Introduce seq_len as inference param, and improve warnings #15716

abhinaykukkadapu · 2025-11-10T20:37:13Z

Summary:
Changes:

add --seq_len param to llama script to distinguish max_seq_len which is compile time param
Add warnings in the runner when seq_len is clamped to max_seq_len to avoid silently clamping it.
Add warnings in the token generator when EOS is not reached due to insufficient seq_len or max_seq_len.

Differential Revision: D86696759

Tests

Use --seq_len=600, prompt_len=512

I 00:00:02.883890 executorch:token_generator.cpp:333] Warning: Generation stopped at seq_len limit (600) without reaching EOS token. Response may be incomplete.
I 00:00:02.884094 executorch:token_generator.cpp:346] - seq_len (600) is less than compiled max_seq_len (1024). Consider increasing --seq_len (up to 1024).

Use --seq_len=2048, prefill_ar_len=1024

I 00:00:00.546967 executorch:runner.cpp:385] Warning: Requested seq_len (2048) exceeds compiled max_seq_len (1024). Clamping to 1024.

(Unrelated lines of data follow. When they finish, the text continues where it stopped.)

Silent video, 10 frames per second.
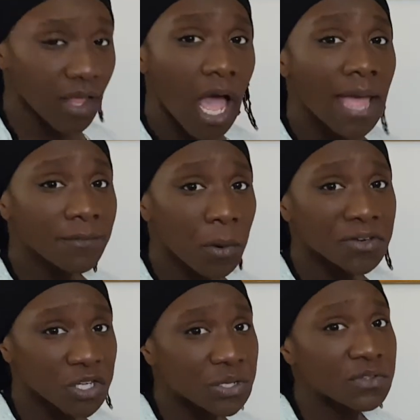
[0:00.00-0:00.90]
I'm going
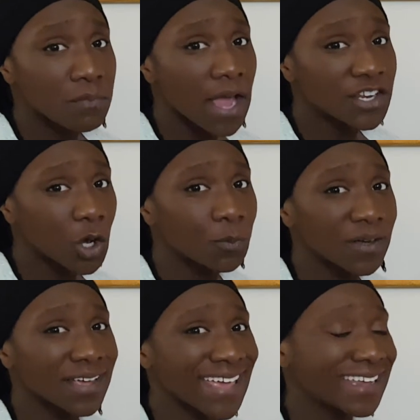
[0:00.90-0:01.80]
to use my
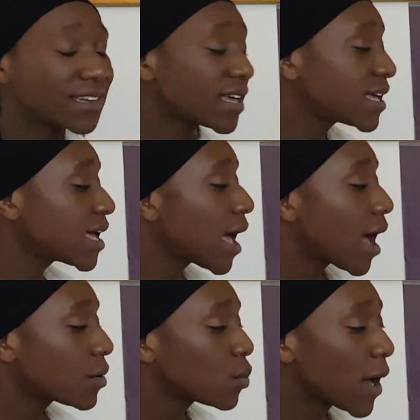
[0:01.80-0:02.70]
notebook again.
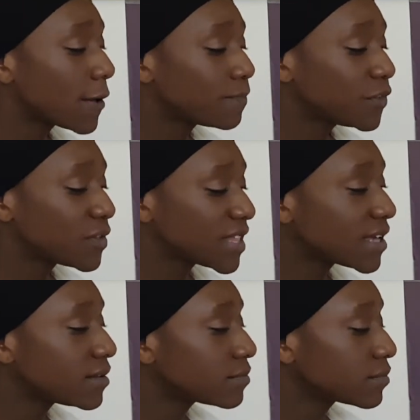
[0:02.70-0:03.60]
Well, you
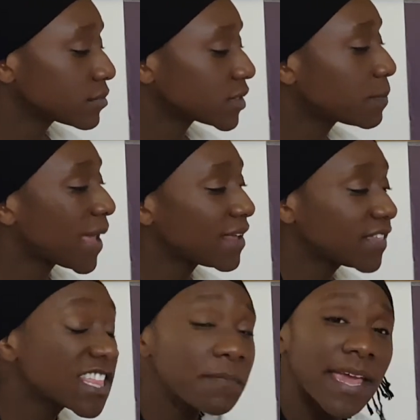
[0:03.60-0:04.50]
see,
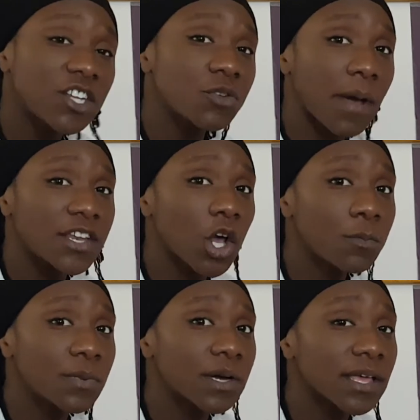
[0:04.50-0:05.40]
this page of my
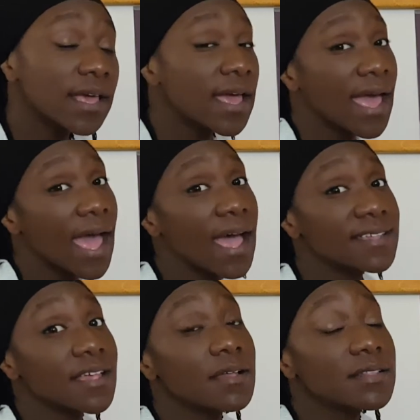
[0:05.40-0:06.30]
notebook
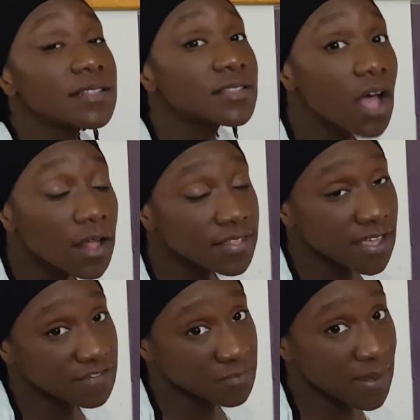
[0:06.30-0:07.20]
has lots
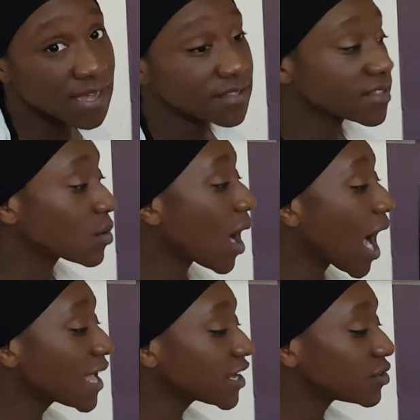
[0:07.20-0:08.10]
of space, so
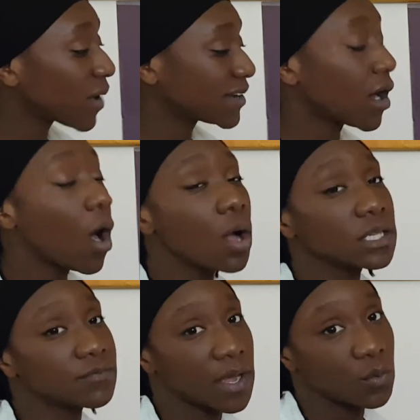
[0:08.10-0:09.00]
I can write all
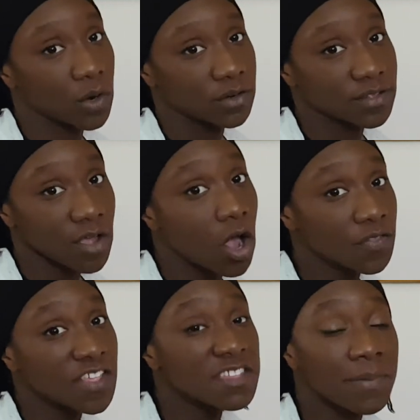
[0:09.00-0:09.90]
of my words on
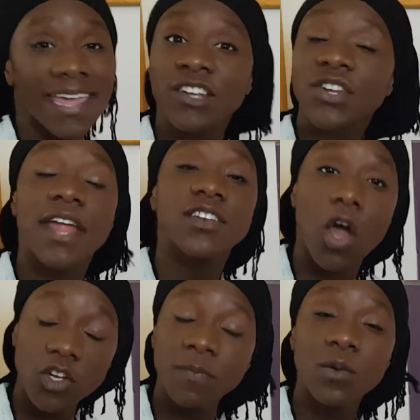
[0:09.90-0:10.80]
this page and
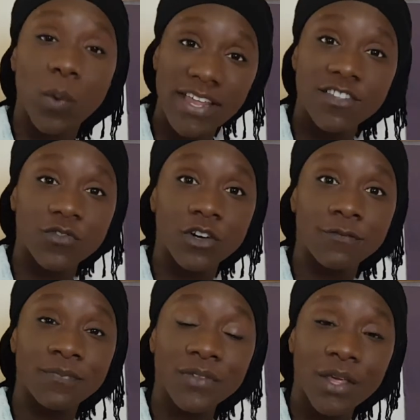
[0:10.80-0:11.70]
not be wasteful.
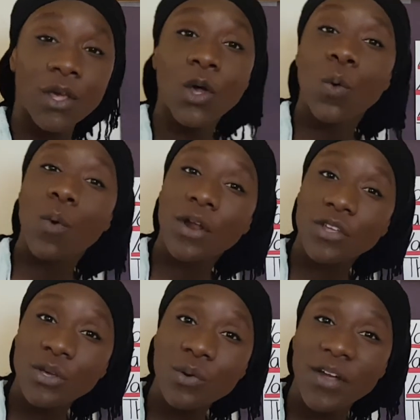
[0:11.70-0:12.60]
What are
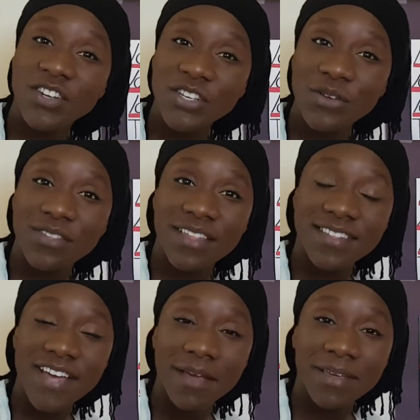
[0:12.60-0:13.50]
you going to use this
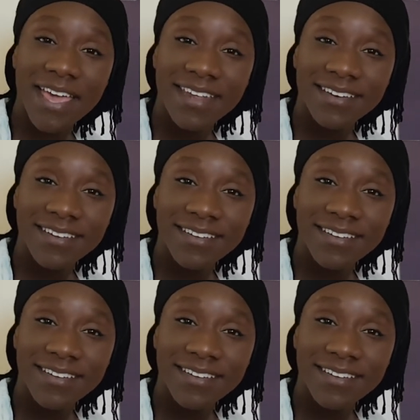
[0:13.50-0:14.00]
time again?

pytorch-bot · 2025-11-10T20:37:17Z

🔗 Helpful Links

🧪 See artifacts and rendered test results at hud.pytorch.org/pr/pytorch/executorch/15716

📄 Preview Python docs built from this PR

Note: Links to docs will display an error until the docs builds have been completed.

❌ 1 New Failure

As of commit 76b9c28 with merge base e774b77 ():

NEW FAILURE - The following job has failed:

pull / test-moshi-linux / linux-job (gh)
RuntimeError: Could not load libtorchcodec. Likely causes:

This comment was automatically generated by Dr. CI and updates every 15 minutes.

meta-codesync · 2025-11-10T20:37:22Z

@abhinaykukkadapu has exported this pull request. If you are a Meta employee, you can view the originating Diff in D86696759.

github-actions · 2025-11-10T20:37:56Z

This PR needs a `release notes:` label

If your change should be included in the release notes (i.e. would users of this library care about this change?), please use a label starting with release notes:. This helps us keep track and include your important work in the next release notes.

To add a label, you can comment to pytorchbot, for example
@pytorchbot label "release notes: none"

For more information, see
https://github.com/pytorch/pytorch/wiki/PyTorch-AutoLabel-Bot#why-categorize-for-release-notes-and-how-does-it-work.

winskuo-quic

Hi @abhinaykukkadapu,
Thanks for the PR.
I would like to know if we could achieve the same thing with the combination of
--pre_gen_pte & --max_seq_len.

For example:
During compile time, you can provide:
--max_seq_len 1024 --compile_only

During inference, you can provide:
--max_seq_len 512 --pre_gen_pte ./path_to_pregen_pte

abhinaykukkadapu · 2025-11-11T03:00:02Z

Hi @abhinaykukkadapu, Thanks for the PR. I would like to know if we could achieve the same thing with the combination of --pre_gen_pte & --max_seq_len.

For example: During compile time, you can provide: --max_seq_len 1024 --compile_only

During inference, you can provide: --max_seq_len 512 --pre_gen_pte ./path_to_pregen_pte

@winskuo-quic Thanks for the quick review, the goal of this additional param is to avoid confusing the users of the script thinking that --max_seq_len can be dynamic but it is a static param and is fixed during compilation.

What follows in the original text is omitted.